- Task statement -
Answer with a number only, giving how many lines in the data below include "video".

- Saved data entries -

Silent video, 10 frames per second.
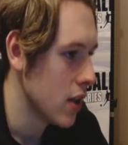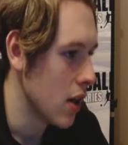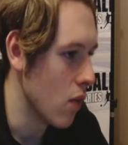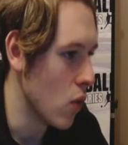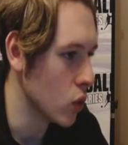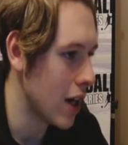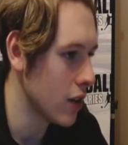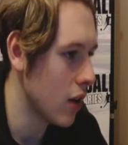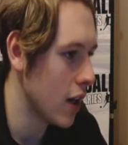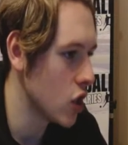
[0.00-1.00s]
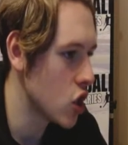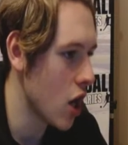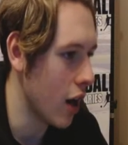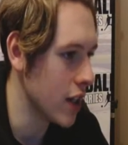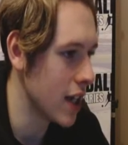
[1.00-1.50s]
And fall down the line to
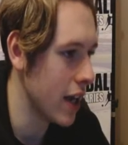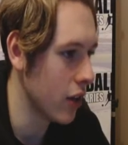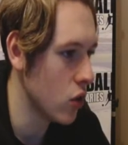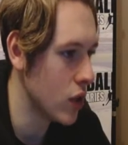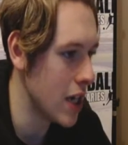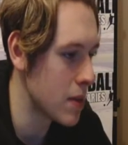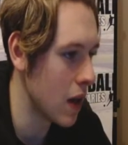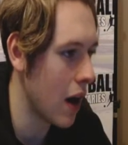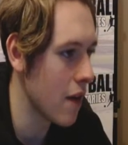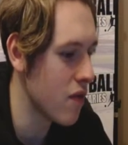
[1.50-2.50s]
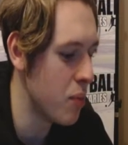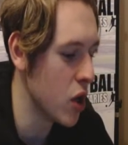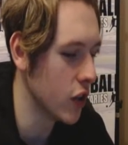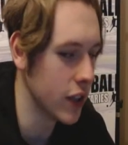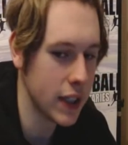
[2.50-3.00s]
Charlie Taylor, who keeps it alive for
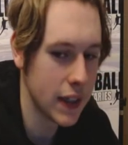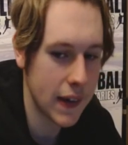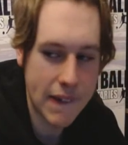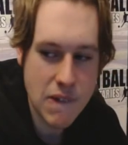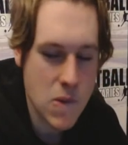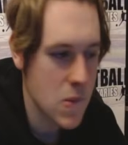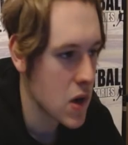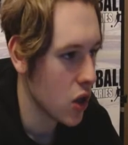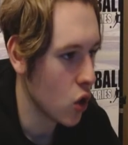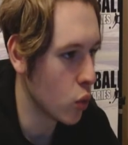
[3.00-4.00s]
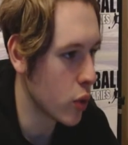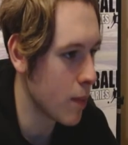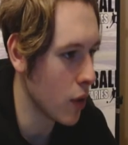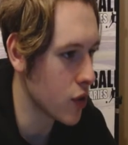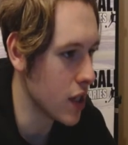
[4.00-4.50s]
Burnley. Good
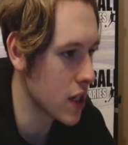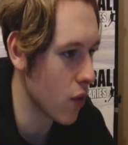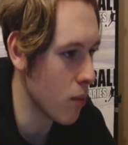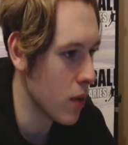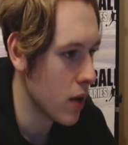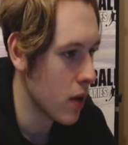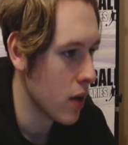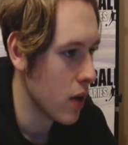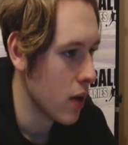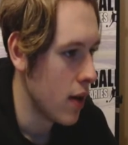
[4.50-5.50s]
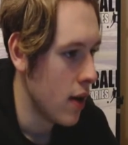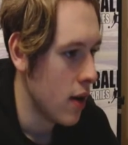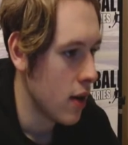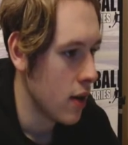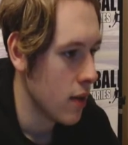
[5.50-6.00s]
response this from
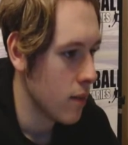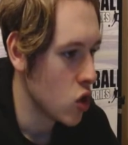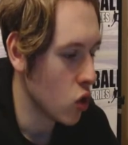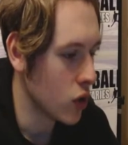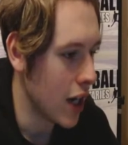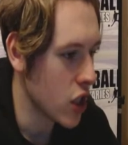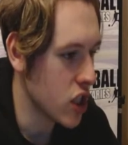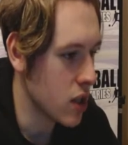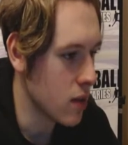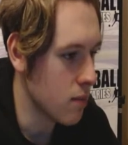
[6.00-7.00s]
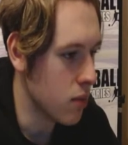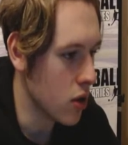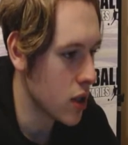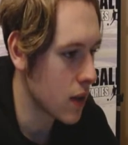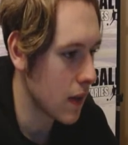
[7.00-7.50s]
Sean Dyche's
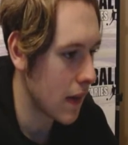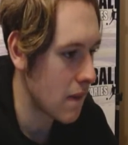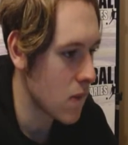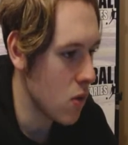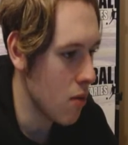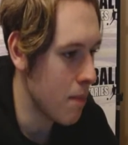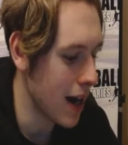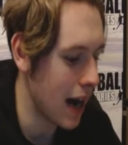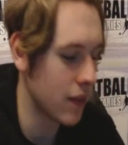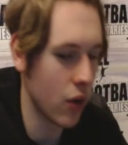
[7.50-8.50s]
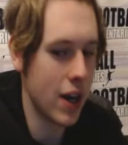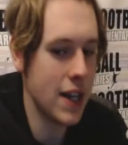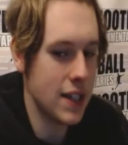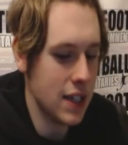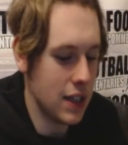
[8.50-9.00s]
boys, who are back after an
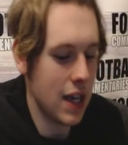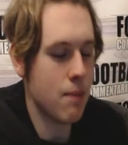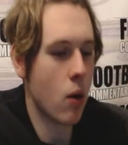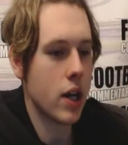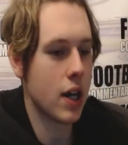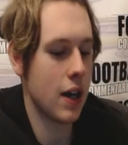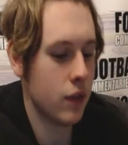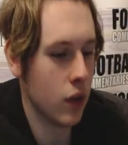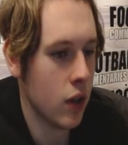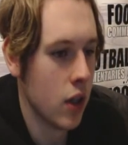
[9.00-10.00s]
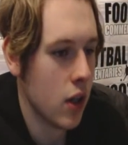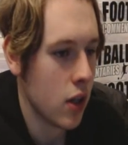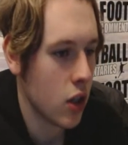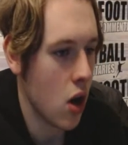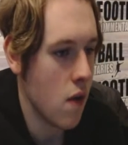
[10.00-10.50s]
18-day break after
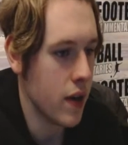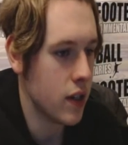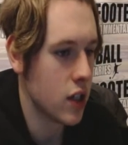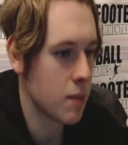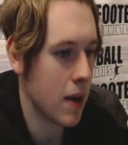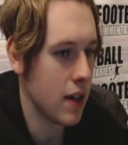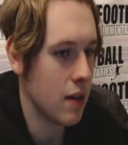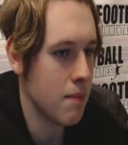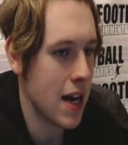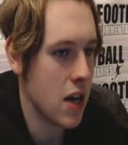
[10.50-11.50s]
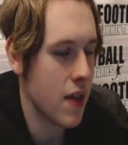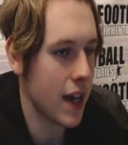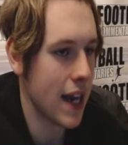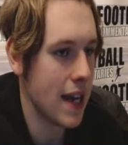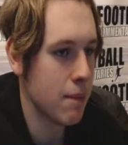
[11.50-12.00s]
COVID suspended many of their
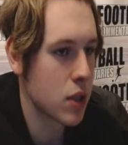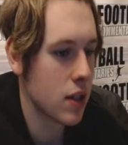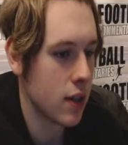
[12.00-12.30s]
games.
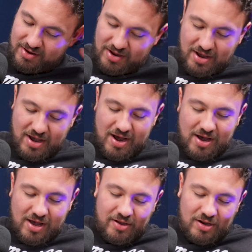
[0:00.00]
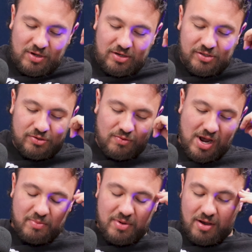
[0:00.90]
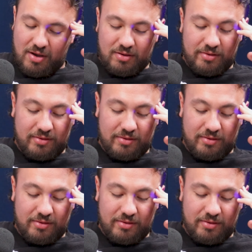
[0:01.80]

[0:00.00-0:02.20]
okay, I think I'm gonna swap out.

---

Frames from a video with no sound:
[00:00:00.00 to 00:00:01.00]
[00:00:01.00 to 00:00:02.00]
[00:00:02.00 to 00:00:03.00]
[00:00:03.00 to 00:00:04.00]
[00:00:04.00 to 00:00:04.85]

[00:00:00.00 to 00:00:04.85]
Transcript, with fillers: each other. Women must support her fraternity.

- Task result -
2